EXERCISE PROMPT
Only the lines from the one containing "[0:07.00-0:08.00]" to the end of the listing below should be returned, exactly as written and without pictures.

━━━━━━━━━━━━━━━━━━━━━━━━━━━━━━

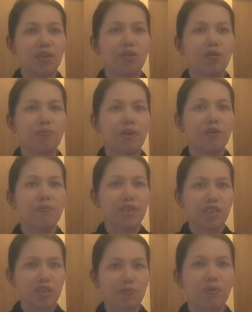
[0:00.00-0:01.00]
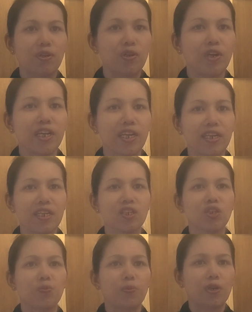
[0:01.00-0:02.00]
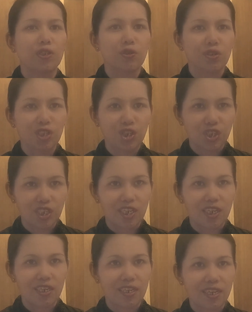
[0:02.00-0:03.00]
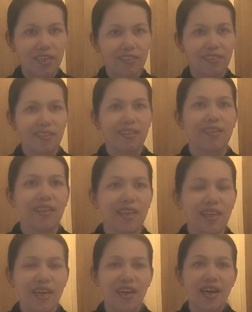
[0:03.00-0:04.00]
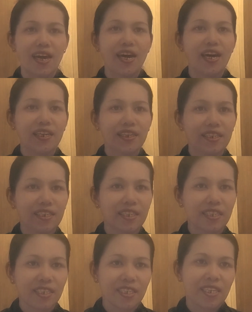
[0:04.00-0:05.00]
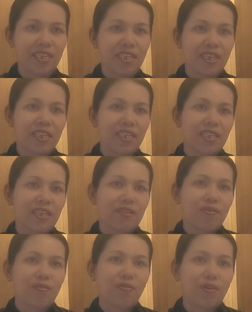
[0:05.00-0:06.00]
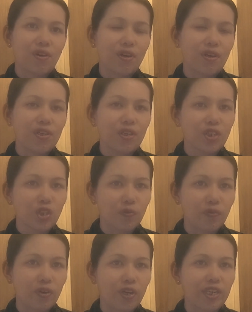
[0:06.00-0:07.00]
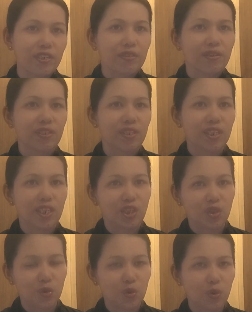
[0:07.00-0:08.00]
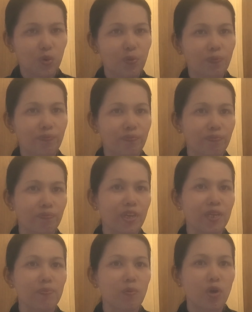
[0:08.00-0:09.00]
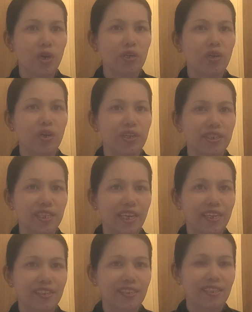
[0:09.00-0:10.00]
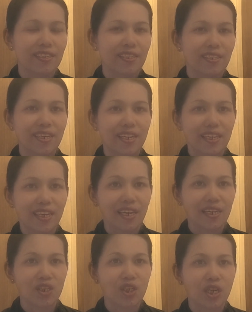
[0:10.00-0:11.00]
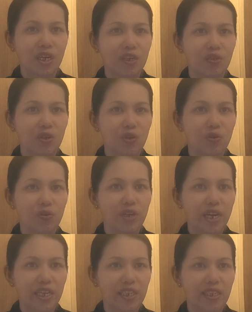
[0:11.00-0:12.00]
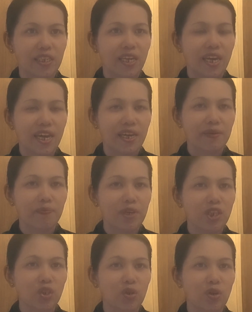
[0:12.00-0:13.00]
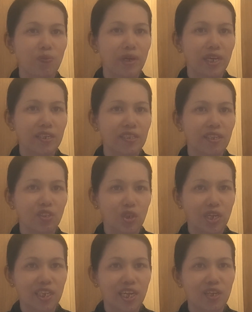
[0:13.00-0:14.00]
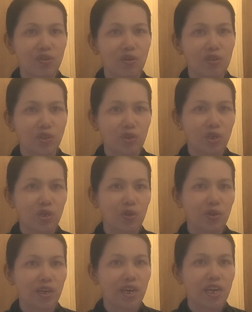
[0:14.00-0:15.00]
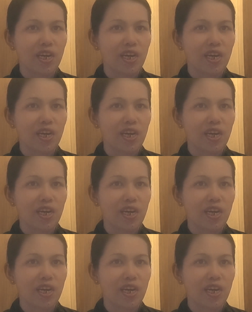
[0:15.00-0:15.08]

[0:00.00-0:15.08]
you very much for your unending support to this channel, guys, and for your support just to make more content that I can share to you guys. And please comment so that I know also your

━━━━━━━━━━━━━━━━━━━━━━━━━━━━━━

ANSWER SECTION
[0:07.00-0:08.00]
[0:08.00-0:09.00]
[0:09.00-0:10.00]
[0:10.00-0:11.00]
[0:11.00-0:12.00]
[0:12.00-0:13.00]
[0:13.00-0:14.00]
[0:14.00-0:15.00]
[0:15.00-0:15.08]

[0:00.00-0:15.08]
you very much for your unending support to this channel, guys, and for your support just to make more content that I can share to you guys. And please comment so that I know also your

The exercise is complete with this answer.